Broadband wireless communications based on TV white spaces technology should get a boost from an initiative announced today by a consortium of higher education associations, public interest groups and high-tech companies.
The initiative, dubbed AIR.U, aims to bring high-speed broadband connectivity to university communities in rural areas that currently lack high-speed broadband. The initiative has the backing of industry heavyweights Microsoft and Google, as well as 500 higher education institutes and Gig U, a similar initiative that aims to bring landline broadband at speeds up to 1 Gbps to university communities in less rural areas. Other participants include the New America Foundation think tank, the United Negro College Fund, the New England Board of Higher Education (NEBHE), the Corporation for Education Network Initiatives in California (CENIC), the National Institute for Technology in Liberal Education, as well as Declaration Networks Group, LLC, a newly created organization established to plan, deploy and operate white spaces technologies.
“We anticipate moving rapidly in the next couple of weeks,” said Rob Nichols, an executive with Declaration Networks in an interview. The goal he said is to promptly select communities for a pilot test of the technology, which would be funded by participants in the initiative, with networks targeted for rollout in the first quarter of 2013.

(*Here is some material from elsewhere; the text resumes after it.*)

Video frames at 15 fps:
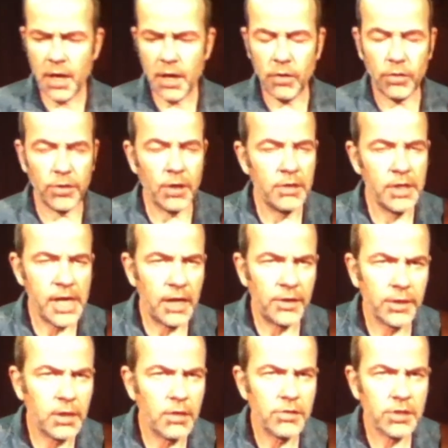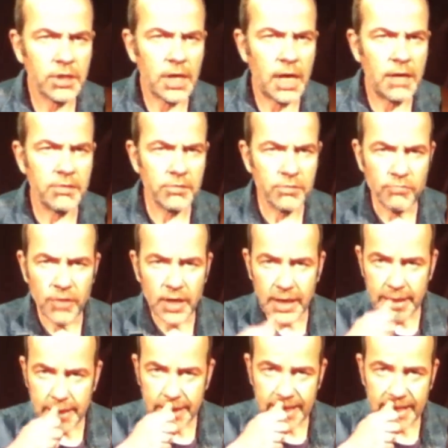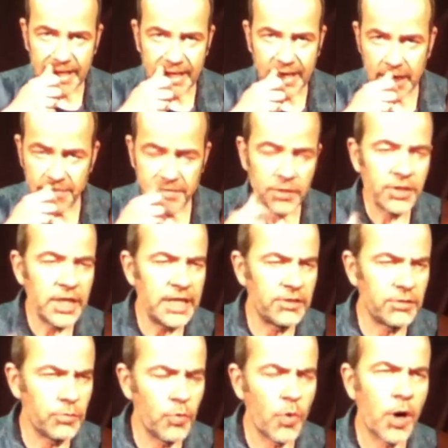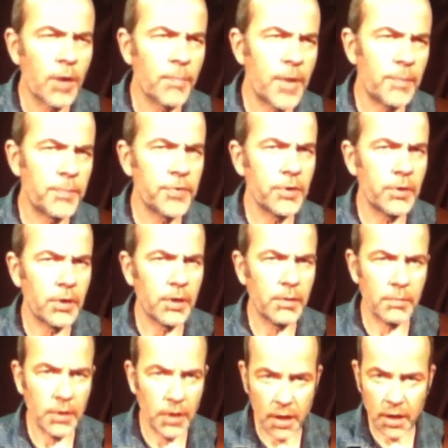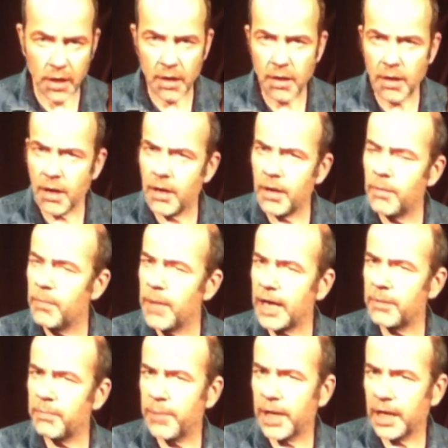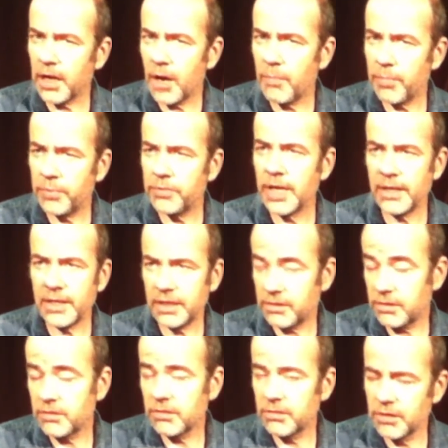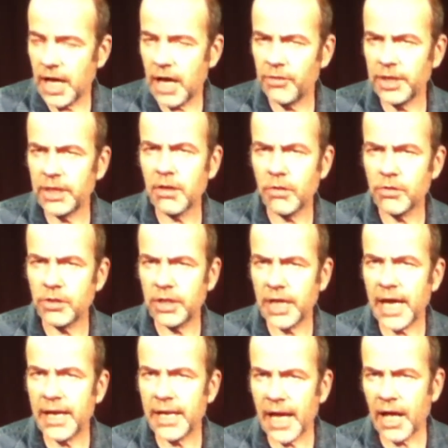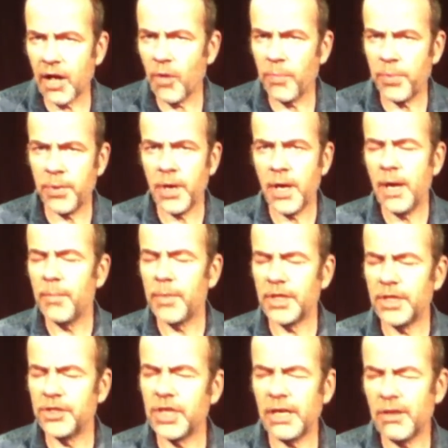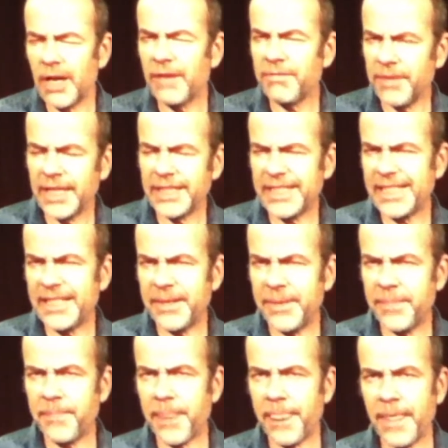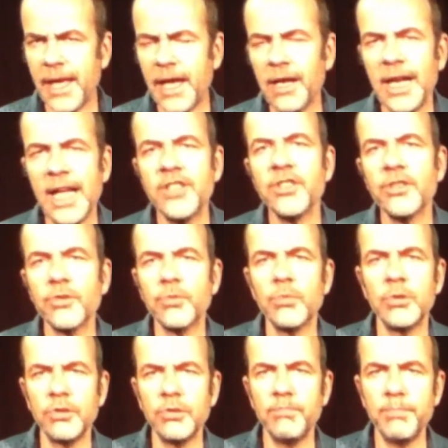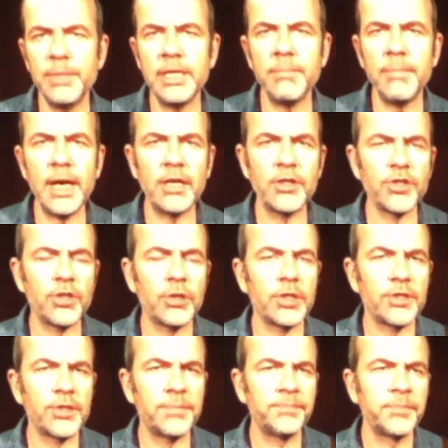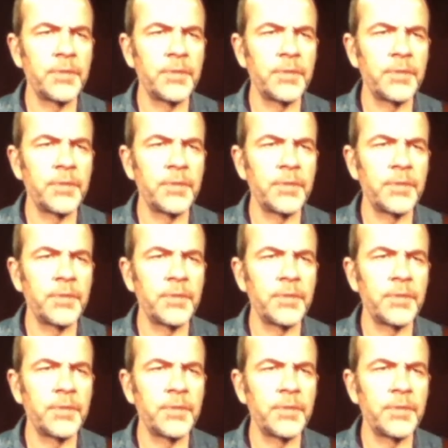Although the alnicos sound really killer, and if you need to warm up your back pickup, then the alnicos can help. But in general, I think the Legends would be a better choice.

AIR.U came about, in part, because of Gig U, said Nichols. Gig U organizers, he said, received a lot of inquiries from colleges and universities in rural areas who said they would be happy to get even 10 Mbps service.
AIR.U is somewhat different from Gig U, however, in that Gig U did not provide funding to its high-speed communities but instead expects participating universities and communities to come up with funding on their own. Gig U’s role was primarily to act as a coordinator and aggregator of best practices.
Eventually AIR.U also may move more toward that sort of model, said Michael Calabrese, director of the Wireless Future Project at the New America Foundation’s Open Technology Institute, in an interview.
“Most likely there will be a number of different models,” said Calabrese. Eventually some universities may invest in white spaces technology to blanket the surrounding community, he said. He also foresees the possibility of partnerships involving municipalities, counties or non-government organizations. In addition, he said, “there could be some purely commercial business models.”
I asked Nichols if he saw any uncertainty in the future of white spaces, now that legislators have voted to auction off some television broadcast spectrum. He said the FCC will be responsible for creating a band plan and that it can create guard bands that would be available for white spaces use on an unlicensed basis. In addition, he said he does not believe the FCC will auction off any spectrum below channel 37 — and because there are few broadcasters operating below channel 37 in rural areas, there should still be plenty of spectrum available for Air U participants.